There were 3 Christian martyrs all named Valentine and in 500 AD, Pope Gelasius created St. Valentines Day to commemorate the martyrs. At that time there was no romantic meaning to the day.
The first recorded association of Valentines day with romantic love is in the “Parlement of Foules” by Geoffrey Chaucer in 1382. His poem is written in the form of a dream vision and talks of lonely lovers and birds, eagles in particular, convening a parliament where they would find their mates. It all happens on St. Valentines Day.

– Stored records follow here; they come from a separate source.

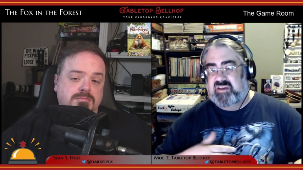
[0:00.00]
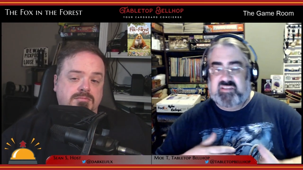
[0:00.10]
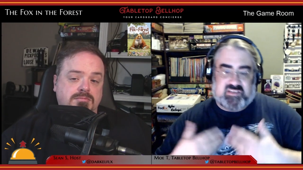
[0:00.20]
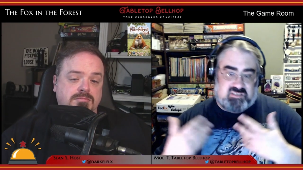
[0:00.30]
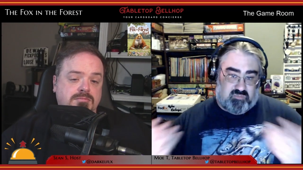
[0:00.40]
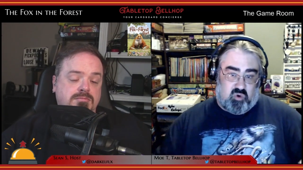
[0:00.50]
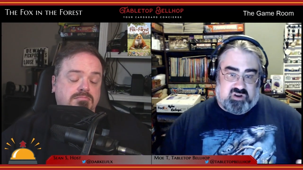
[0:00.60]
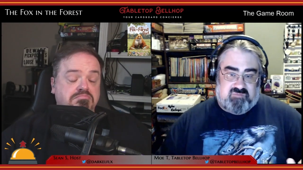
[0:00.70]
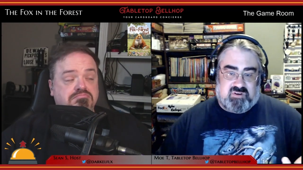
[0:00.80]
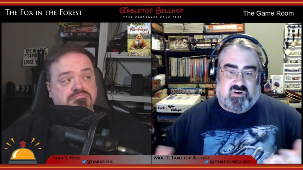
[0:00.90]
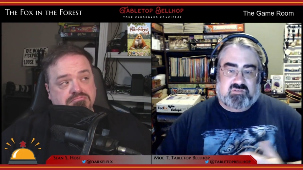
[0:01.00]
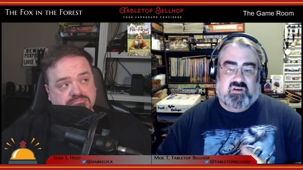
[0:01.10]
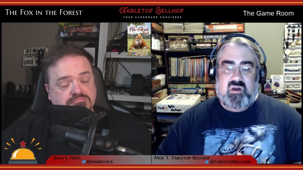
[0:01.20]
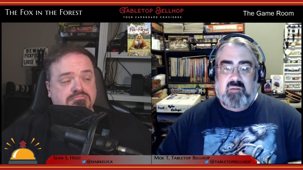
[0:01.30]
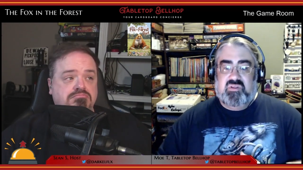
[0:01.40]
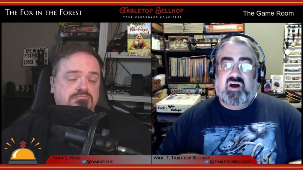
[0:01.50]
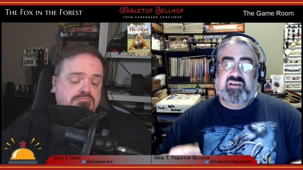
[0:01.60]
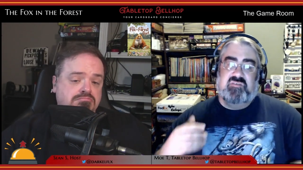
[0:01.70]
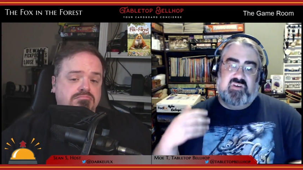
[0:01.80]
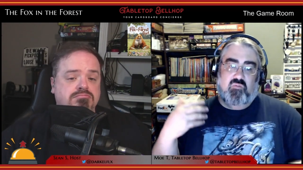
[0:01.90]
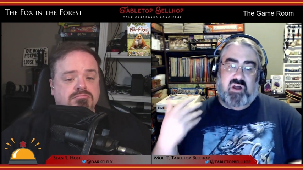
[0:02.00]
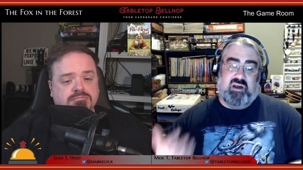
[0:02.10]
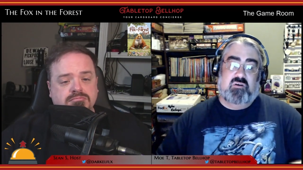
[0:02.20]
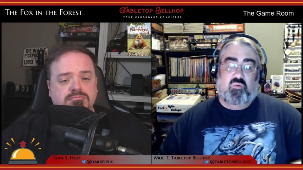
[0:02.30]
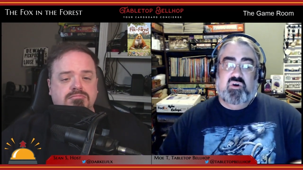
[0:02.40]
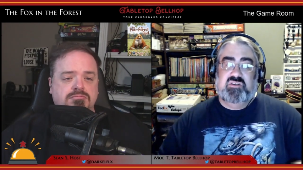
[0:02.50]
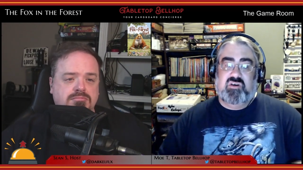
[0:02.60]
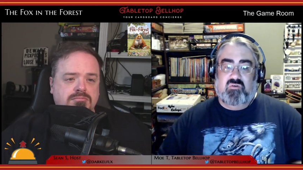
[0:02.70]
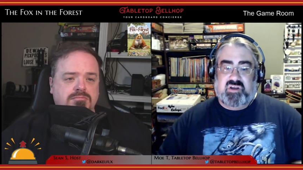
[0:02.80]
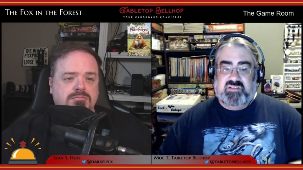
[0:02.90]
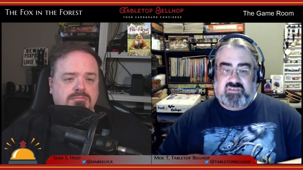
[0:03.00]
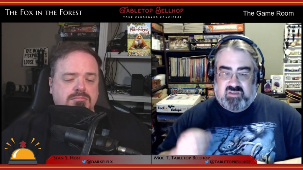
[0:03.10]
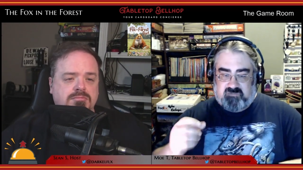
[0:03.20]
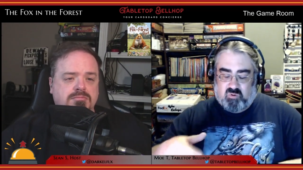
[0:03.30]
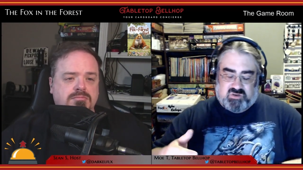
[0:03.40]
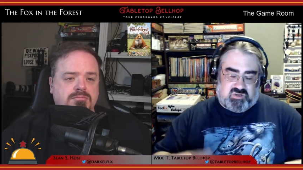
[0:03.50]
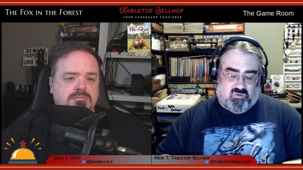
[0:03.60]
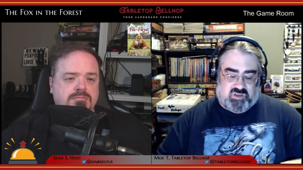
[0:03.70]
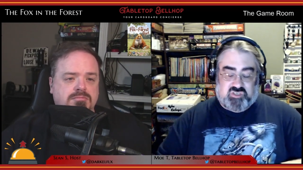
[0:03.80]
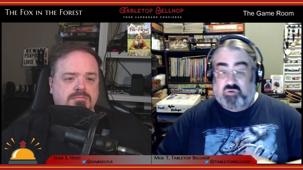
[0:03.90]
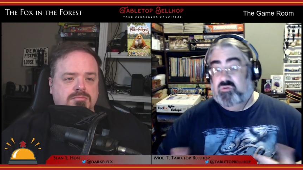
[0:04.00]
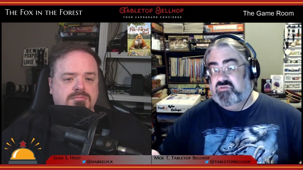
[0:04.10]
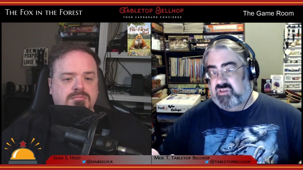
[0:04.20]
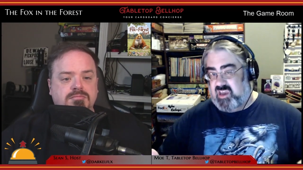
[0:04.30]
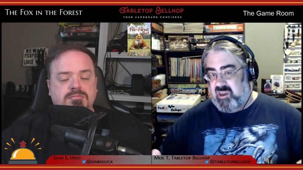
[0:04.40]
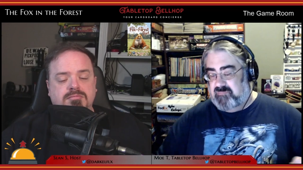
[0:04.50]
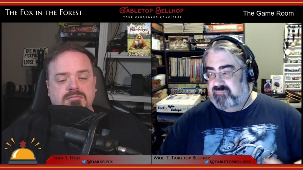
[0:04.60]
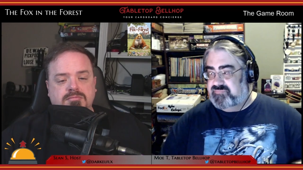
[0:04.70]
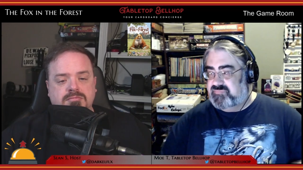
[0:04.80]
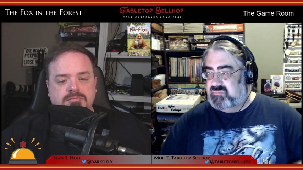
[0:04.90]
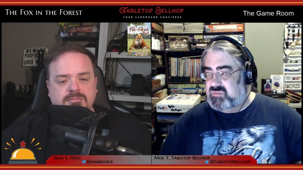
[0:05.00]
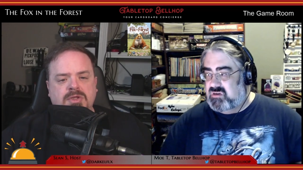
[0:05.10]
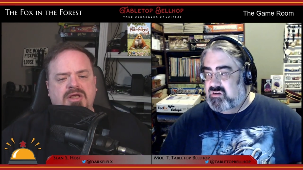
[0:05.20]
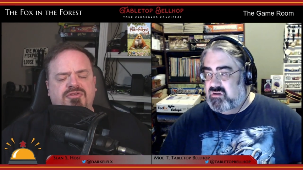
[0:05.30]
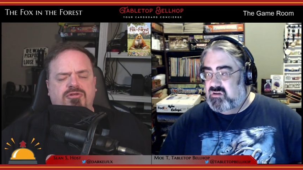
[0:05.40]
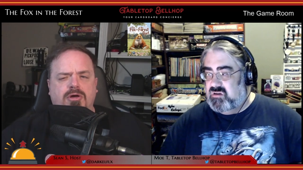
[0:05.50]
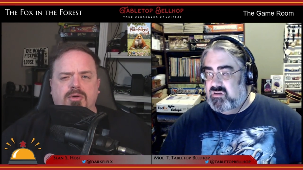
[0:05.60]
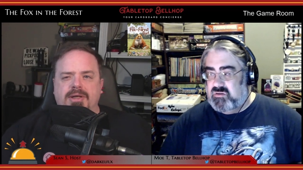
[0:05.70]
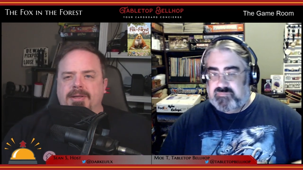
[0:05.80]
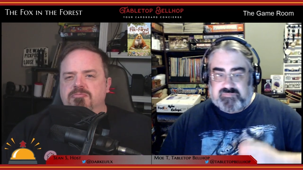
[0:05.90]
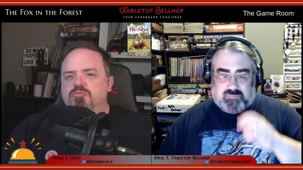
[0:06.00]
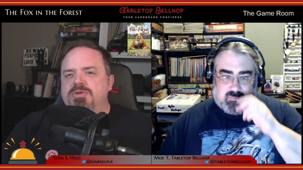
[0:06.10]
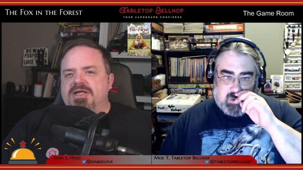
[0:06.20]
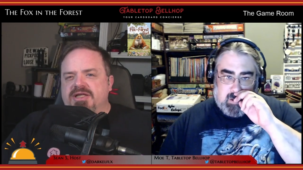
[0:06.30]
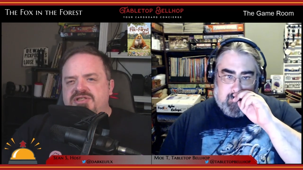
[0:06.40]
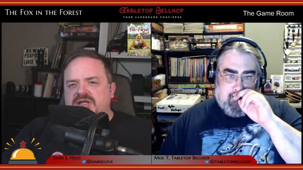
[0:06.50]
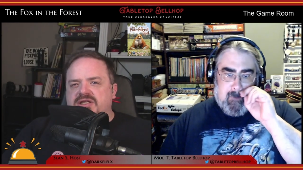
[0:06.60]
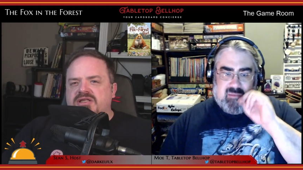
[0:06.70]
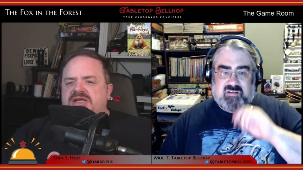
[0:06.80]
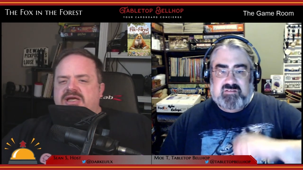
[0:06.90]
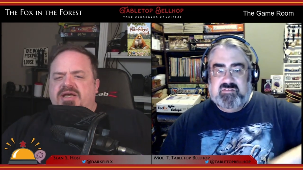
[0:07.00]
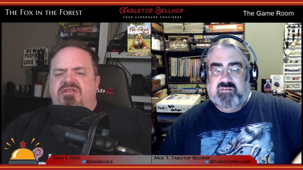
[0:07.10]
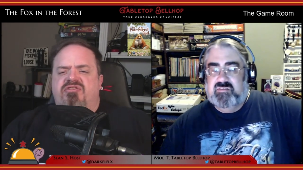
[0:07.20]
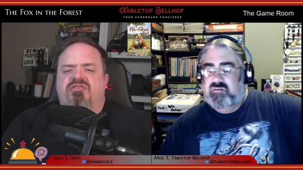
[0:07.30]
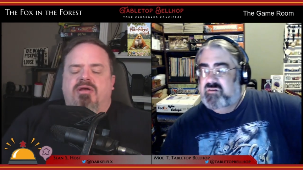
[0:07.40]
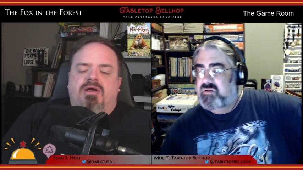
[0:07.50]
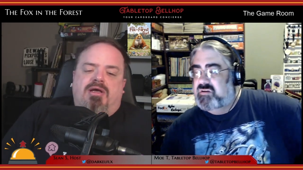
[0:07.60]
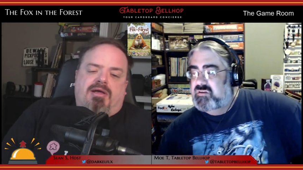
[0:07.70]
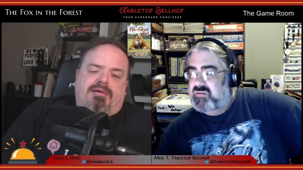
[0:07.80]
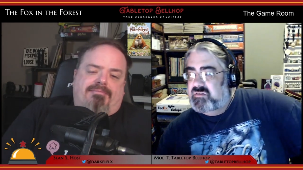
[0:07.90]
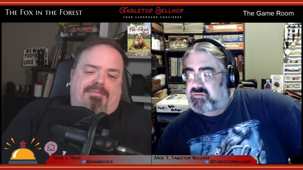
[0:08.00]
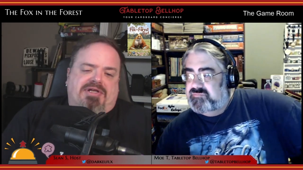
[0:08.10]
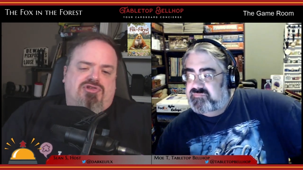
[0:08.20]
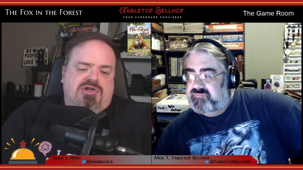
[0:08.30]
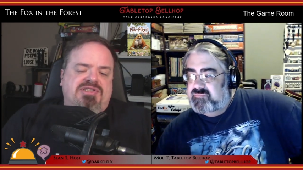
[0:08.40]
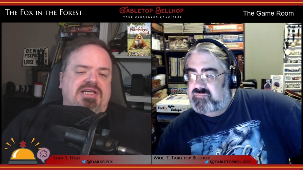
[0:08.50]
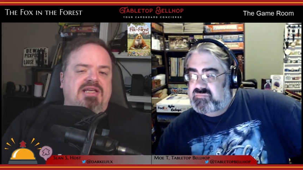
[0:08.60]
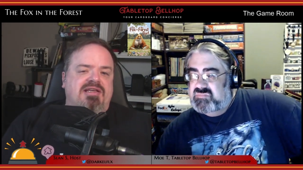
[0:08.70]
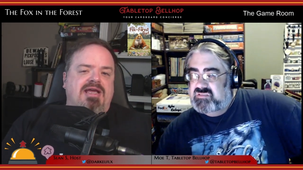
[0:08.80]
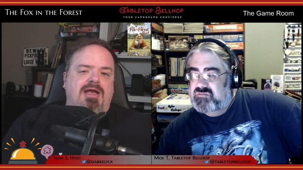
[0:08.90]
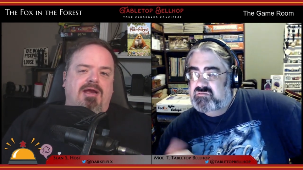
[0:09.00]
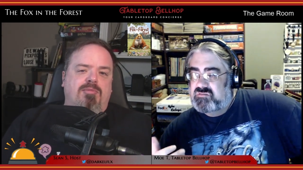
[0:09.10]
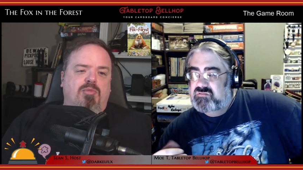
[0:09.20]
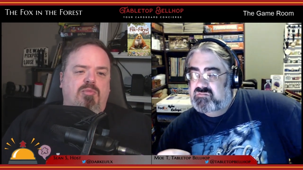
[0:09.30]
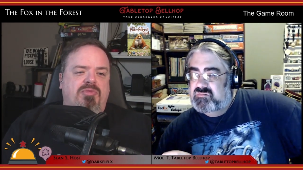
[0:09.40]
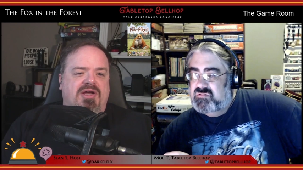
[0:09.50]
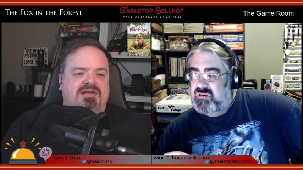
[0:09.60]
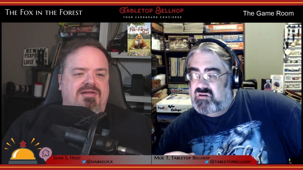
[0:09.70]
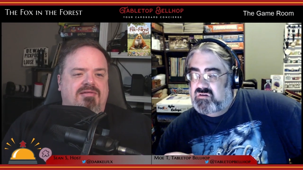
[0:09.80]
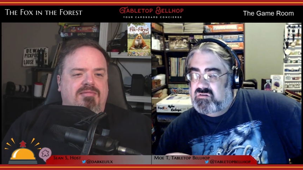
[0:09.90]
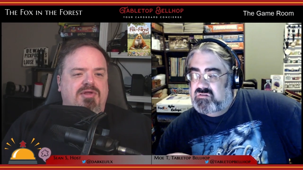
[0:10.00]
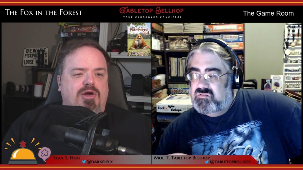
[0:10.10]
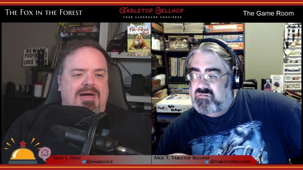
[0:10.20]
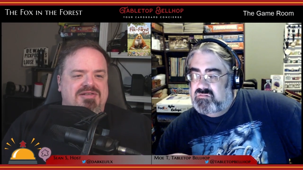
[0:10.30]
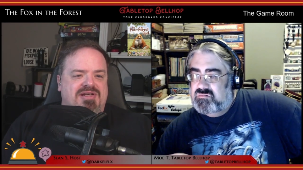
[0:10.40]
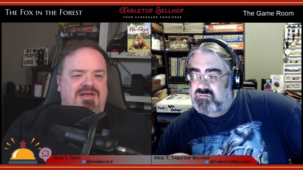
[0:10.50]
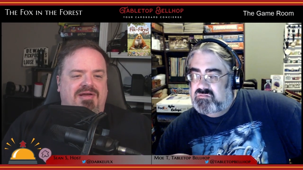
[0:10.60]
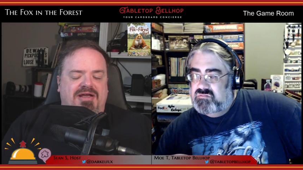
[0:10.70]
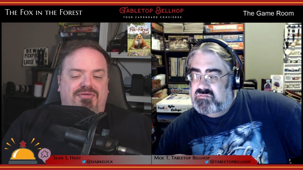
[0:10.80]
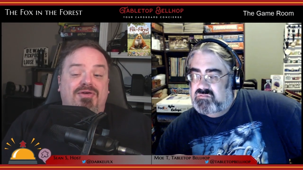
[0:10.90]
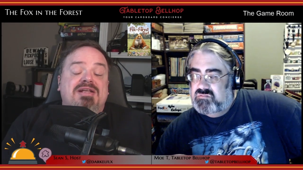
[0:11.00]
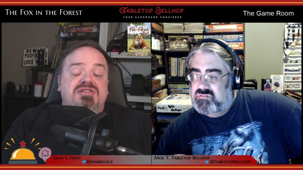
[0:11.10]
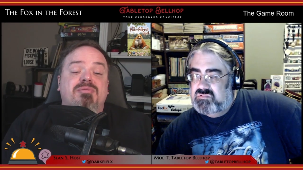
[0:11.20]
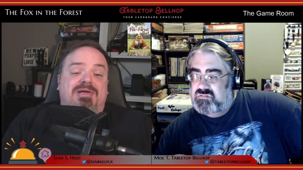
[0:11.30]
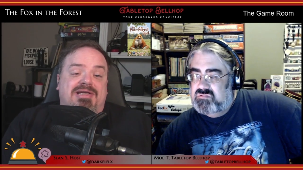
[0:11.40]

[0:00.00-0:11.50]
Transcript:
Speaker 1: and make things more difficult. Plus, if you run out of wood tokens, the forest tokens, you lose the game.
Speaker 2: So realistically, it's a trick taking game that you know has a, a fancy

So when did the whole flower thing start? The first known association comes in an English nursery rhyme written in 1784. I know you’re familiar with it, it starts: The rose is red, the violet is blue… I’ll not finish it, so I don’t bore you! Roses are red
The exchanging of cards really got going in England in 1797 when an English publisher issued “The Young Mans Valentine Writer” with suggestions on what to say to your love.
It wasn’t until the 2nd half of the 20th century that roses and chocolates became synonymous with Valentines day. And, not too surprisingly, it started in the United States! That’s our entrepreneurial spirit at work!
A day to celebrate love and affection is set aside in nearly every country in the world. There are various meanings and traditions in nearly all of them as well! Top Ten Valentine’s Traditions around the World.
For instance Argentinians take a week to celebrate the occasion. In addition to February 14th they set aside seven days in July for “sweetness week.”
But here in the U.S. don’t forget the flowers! This Bleeding Heart perennial would be perfect for your gardener on Valentine’s Day!